In 2012, a team from the University of Toronto came forward with a real radical development in how neural networks are used for image recognition. Based on that, there was quite a few open source projects, a lot of video card makers also developed hardware that supported it, and in 2014 you saw another big leap by Google in image recognition.

Those products really matured in 2015, and that’s really allowed for a lot of enterprises to have a very cost effective ability now to integrate image recognition into the work that they do. So 2015 really has seen, in the $1000 range, the ability to buy a video card, use an open source platform, and very quickly have image recognition technology available to your workflow.

In terms of challenges, I continue to see two of the very same challenges existing in the industry. One is the risk to a company’s brand, and that still continues.

Even though image recognition is widely accepted as a technology that can surpass humans in a lot of cases for detecting patterns and understanding content, when you go back to your legal and to your privacy departments, they still want to have an element of humans reviewing content in the process.

It really helps them with their audit, and their ability to represent the organization when an incident does occur. Despite companies like Google going with an image recognition first passing the Turing test, you still end up with these parts of the organization who want human review.

I think it’s still another five years before these groups are going to be swayed to have an artificial intelligence machine‑learning first approach.

The second major issue is context. Machine learning or image recognition is really great at matching patterns in content and understanding these are all the different elements that make up some content, but they are not great at understanding the context ‑‑ the metadata that goes along with a piece of content ‑‑ and making assumptions about how all the elements work together.

To illustrate this, it’s probably a very good use case that’s commonly talked about, which is having a person pouring a glass of wine. Now, in all kinds of different contexts, this content could be recognized as something that you don’t want associated with your brand versus not being an issue at all.

If you think about somebody pouring a glass of wine, say at a cafe in France versus somebody pouring a glass of wine in Saudi Arabia. Between the two, there’s very different context there, but very difficult for machine to draw conclusion about the appropriateness of that.

Another very common edge case that people like to use as example is the bicycle example where machines are great at detecting bicycles. They can do amazing things, far surpass the ability of people to detect this type of object, but if that bicycle was a few seconds away from being into some sort of accident, machines are very difficult at detecting this.

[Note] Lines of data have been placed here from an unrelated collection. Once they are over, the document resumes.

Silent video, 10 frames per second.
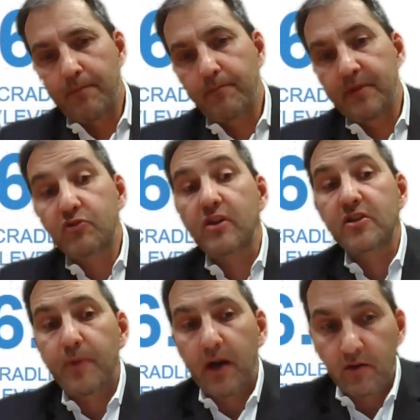be
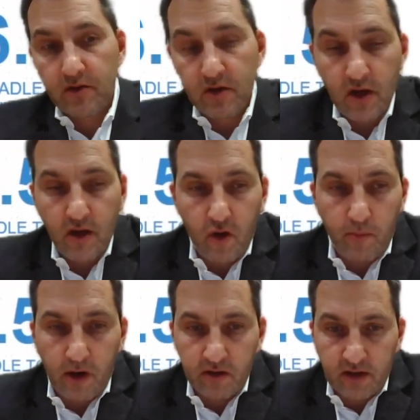transparent
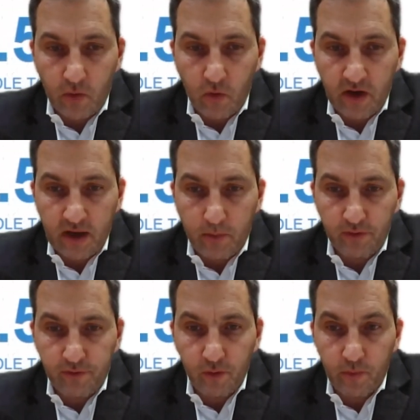about our
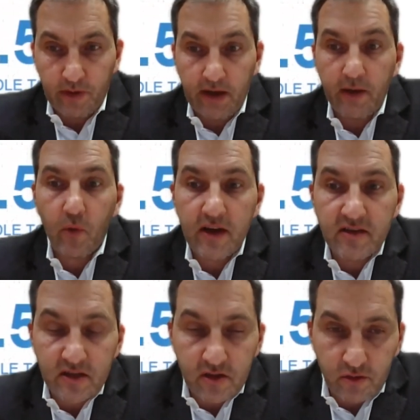carbon footprint. And why
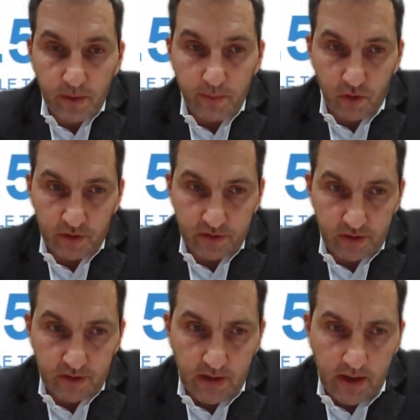is it so
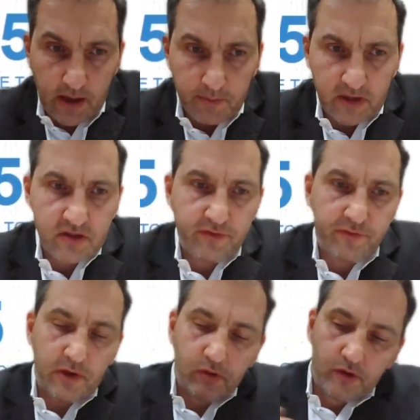important? Because
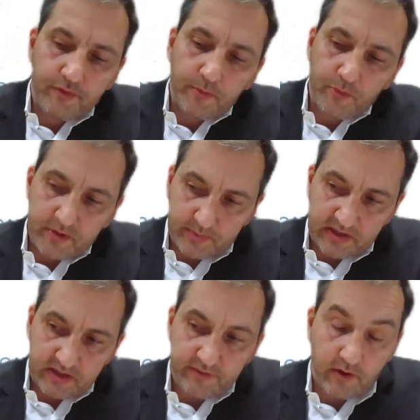if we look from the
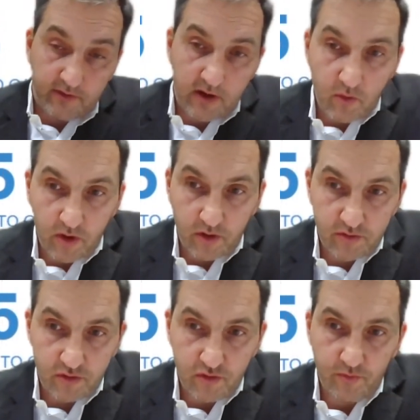perspective of our
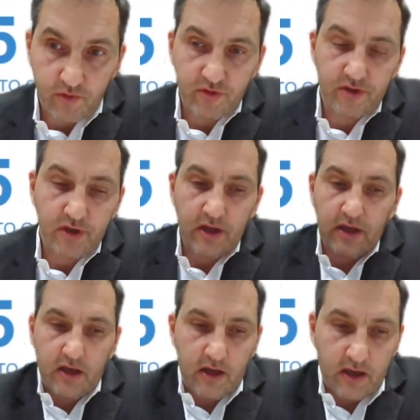consumers,
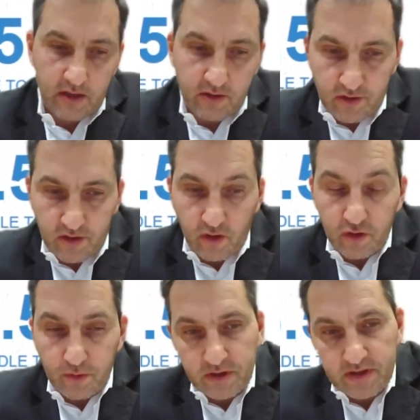the
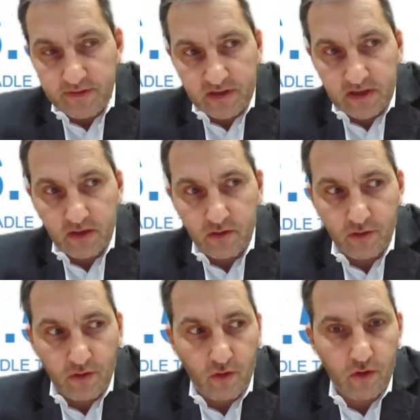automotive
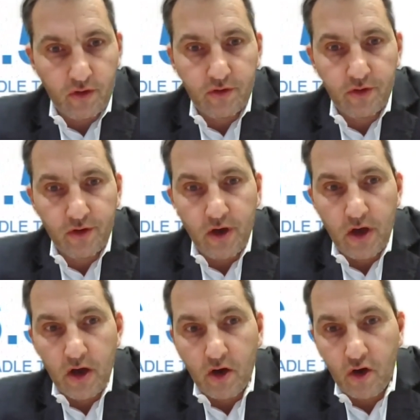sector or the
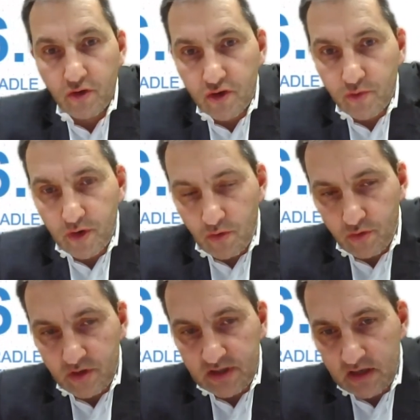consumer
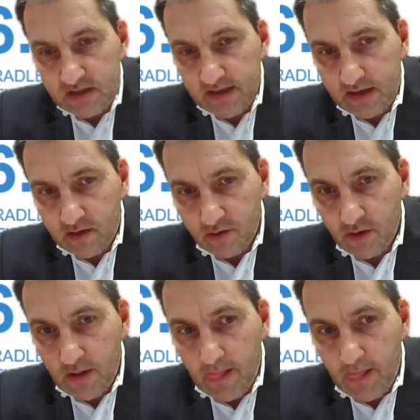goods sector,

That’s where human review ‑‑ human escalations comes into play for these types of issues and still represent a large portion of the workflow and the cost in moderating content. So, mitigating risk within your organization to have some sort of person review of content.

Then to also really understand the context are two things that I think, in the next five years, will be solved by artificial intelligence and will really put these challenges for image recognition behind them.

Henrik:  As of March 2016, how much of image recognition is completed by people versus machines?

Nikolai:  This is a natural stat to ask about, but I think, with all the advancements in 2015, I really like to talk about a different stat. Right now, anybody developing a platform that has user‑generated content has gone with Computer Vision Machine learning approach first.

They’ll have a 100 percent of their content initially reviewed with this technology and then, depending on the use case and the risk profile, a certain percentage gets flagged and moved on to a human workflow. I really like to think about it in terms of, “What is the number of people globally working in the industry?”

We know today that about 100,000 to 200,000 people worldwide are working at terminals moderating content. That’s a pretty large cost and a pretty staggering human cost. We know these jobs are quite stressful. We know they have high turnover and have long‑term effects on the people doing these jobs.

The stat I like to think about is, “How do we reduce the number of people who have to do this and move that task over to computers?” We also know that it’s about a thousand times less expensive to use a computer to moderate this. It’s about a tenth of a cent per piece of content versus about 10 cents per content to have a piece of content reviewed with human escalation.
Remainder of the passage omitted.